EDIZIONE 2008 PDF Stampa E-mail

Non ha deluso le aspettative questa XXV edizione del Premio Città di Cava. Anche quest’anno l’invito lanciato dall’Associazione l’Iride è stato raccolto da numerosi autori molto diversi per età, provenienza e formazione culturale che hanno ulteriormente arricchito di temi nuovi ed eterogenei la nostra dimensione letteraria.
Filo rosso di tutte le sezioni è stato il tema dell’integrazione etnica, razziale e culturale, spunto di riflessione per molti autori. Sintomo di un malessere strutturale della nostra società che oggi più che mai coinvolge e spaventa, anche alla luce dei rigurgiti di intolleranza che hanno purtroppo affollato la più recente cronaca giornalistica.
Alcuni autori hanno posto al centro delle loro opere il disagio connesso all’emigrazione, le ferite dei popoli perseguitati dal nazifascismo, la rabbia muta delle tante donne vittime ieri come oggi di episodi di sopraffazione sessuale o ancora la violenza fisica e culturale nei confronti di etnie e di religioni diverse. Altri, invece, hanno cercato di accendere una speranza scrivendo di solidarietà verso i deboli e i diversi. Di tolleranza. Di convivenza civile tra le razze e di rispetto tra le confessioni religiose.

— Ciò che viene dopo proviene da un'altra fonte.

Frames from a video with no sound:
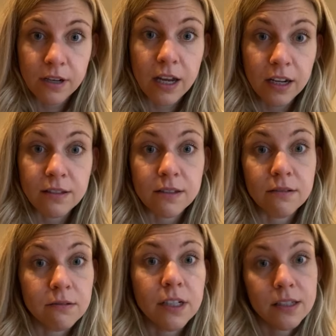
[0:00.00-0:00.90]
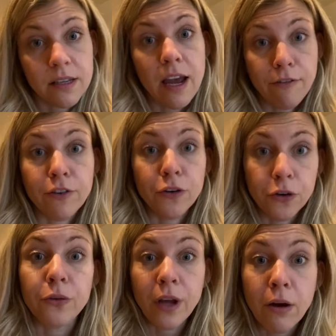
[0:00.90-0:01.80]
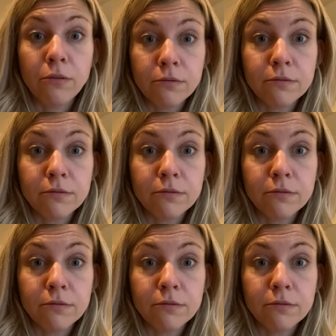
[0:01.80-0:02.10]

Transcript: And it's afternoon now.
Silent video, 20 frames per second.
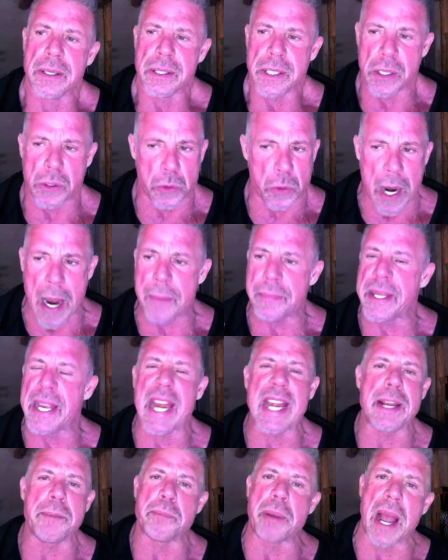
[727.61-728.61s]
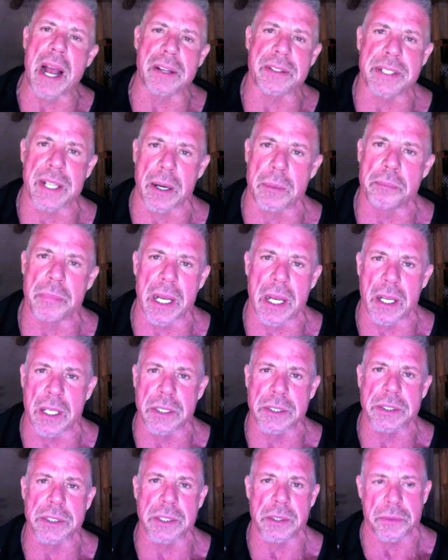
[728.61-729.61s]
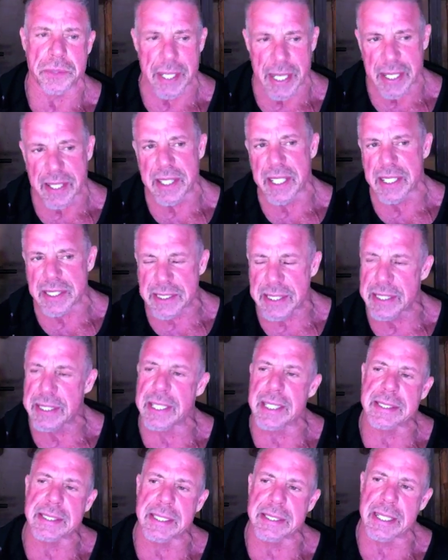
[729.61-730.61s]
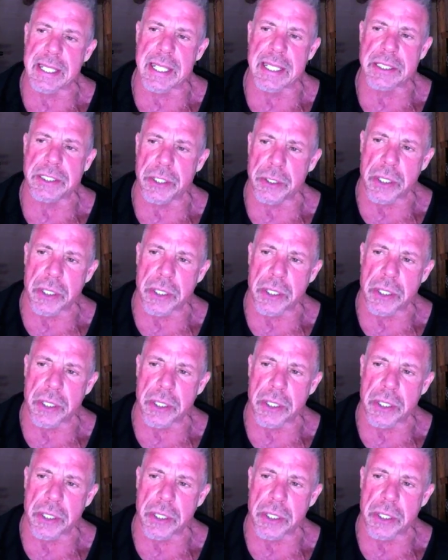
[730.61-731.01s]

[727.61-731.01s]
you grab the 80-pound dumbbells and you think this and this and this,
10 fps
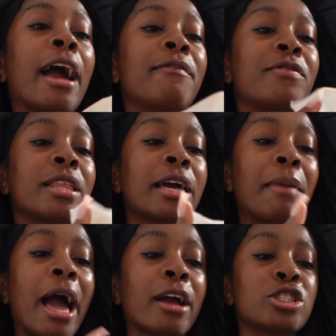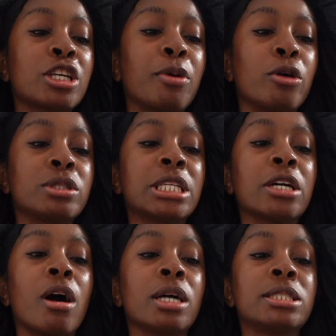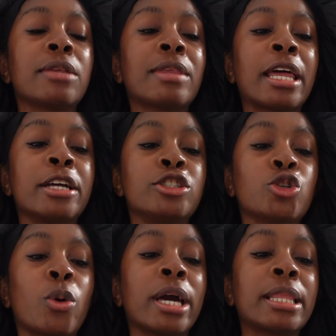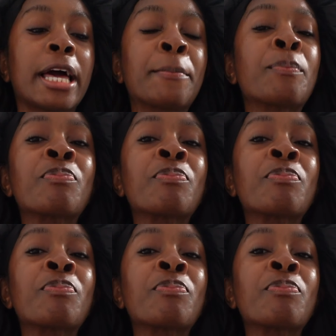I feel like I'm actually posting content that I enjoy. Like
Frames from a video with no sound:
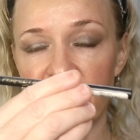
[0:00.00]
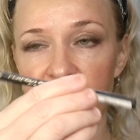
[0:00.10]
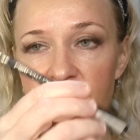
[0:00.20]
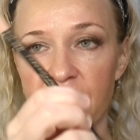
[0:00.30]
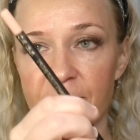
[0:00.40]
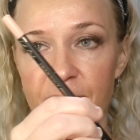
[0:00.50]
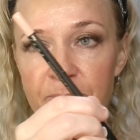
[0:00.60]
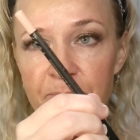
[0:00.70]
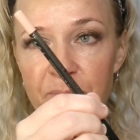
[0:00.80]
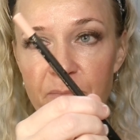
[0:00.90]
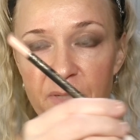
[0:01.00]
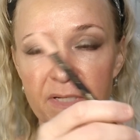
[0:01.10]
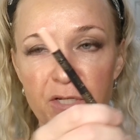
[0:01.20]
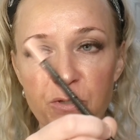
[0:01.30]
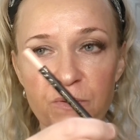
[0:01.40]
a
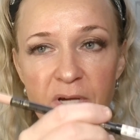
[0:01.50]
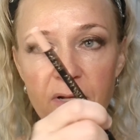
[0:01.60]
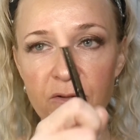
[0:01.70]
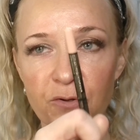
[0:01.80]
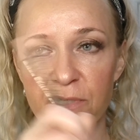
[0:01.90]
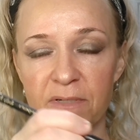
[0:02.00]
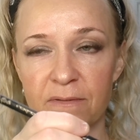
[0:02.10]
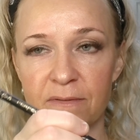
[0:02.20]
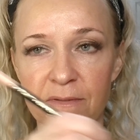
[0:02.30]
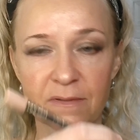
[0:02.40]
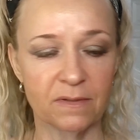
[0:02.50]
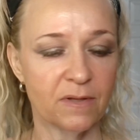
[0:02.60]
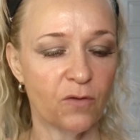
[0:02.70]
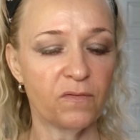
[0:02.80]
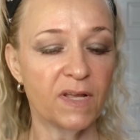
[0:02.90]
nude colored
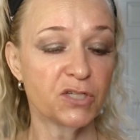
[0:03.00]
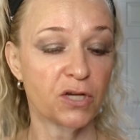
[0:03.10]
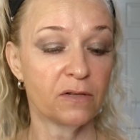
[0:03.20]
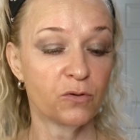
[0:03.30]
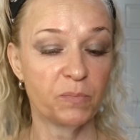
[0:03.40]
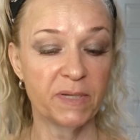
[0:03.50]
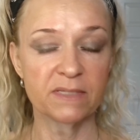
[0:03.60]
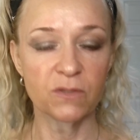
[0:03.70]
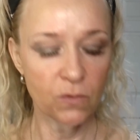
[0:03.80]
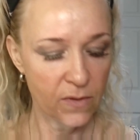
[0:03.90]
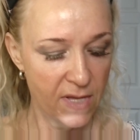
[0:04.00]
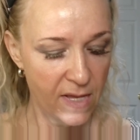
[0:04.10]
or flesh colored pencil,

Gli esiti del concorso confermano quanto dal nostro osservatorio di Associazione  culturale stiamo registrando da alcuni anni e, cioè, il profondo disagio che   sta vivendo la nostra società per gli atteggiamenti e le  ideologie razziste fondate sulla disinformazione, sul pregiudizio e sul rifiuto della diversità. Il clima di generale disorientamento alimenta le chiusure egoistiche e particolaristiche: sono quindi necessarie azioni mirate e in primo luogo una reale educazione interculturale capace di costruire e rafforzare, soprattutto nelle nuove generazioni, comportamenti democratici, garanti di un futuro libero e civile.
Siamo infatti convinti che molti dei problemi discendono dall’ignoranza per cui siamo orgogliosi di ospitare opere che trattano di temi così forti. In modo particolare apprezziamo  quelle dirette ai bambini perché una delle principali azioni risiede proprio nelle attività educative e didattiche. Anche con un libro si può contribuire a rendere migliore la nostra società.
La valutazione delle numerose opere in gara è stata svolta dalla giuria composta dal dirigente scolastico Maria Olmina D’Arienzo, dai docenti Annamaria Apicella e Fabio Dainotti,  dalla giornalista Concita De Luca e da Francesco G. Forte,  responsabile della Casa Editrice Oèdipus.
La giuria ha dapprima esaminato le opere singolarmente. Successivamente, nel corso delle sedute collegiali ha comparato e valutato le opere che avevano conseguito i punteggi più alti, designando poi i  vincitori. Le motivazioni sono riportate nelle pagine successive, accanto alle opere premiate.
Su questa rivista, oltre all’elenco degli autori premiati, riportiamo gli abstract delle opere di narrativa prime classificate, curati direttamente dagli autori e, per intero, le poesie graduate ai primi tre posti.
Nel corso della cerimonia della premiazione la lettura delle opere prime classificate è eseguita –come di consueto- dall’attore Giuseppe Basta.
Gli interventi musicali sono affidati alla soprano Maddalena Pappalardo ed alla pianista Maria Rosaria Apicella del Conservatorio Martucci di Salerno.
La Manifestazione si avvale del contributo del Comune di Cava de’ Tirreni che offre il premio di 1000 Euro all’Autore vincitore per la Narrativa Edita, e di quello dell’ Assessorato alla Cultura della Provincia di Salerno che offre  600 Euro agli Autori primi classificati nelle altre Sezioni concorsuali.
L’Azienda di Soggiorno e Turismo di Cava de’ Tirreni offre l’ospitalità agli Autori secondi classificati che risiedono in regioni diverse dalla Campania. Dopo il grande successo riscosso l’anno scorso, anche quest’anno è stata organizzata una “visita guidata” nel nostro bellissimo centro antico curata dalla stessa Azienda di Soggiorno di Cava de’ Tirreni.
Ai predetti Enti che rendono possibile il Premio Città di Cava, va il sentito ringraziamento dell’Associazione L’IRIDE.
Ringraziamo anche il Comune di Tramonti e l’Azienda di Soggiorno e Turismo di Maiori, anch’essi partners dell’iniziativa.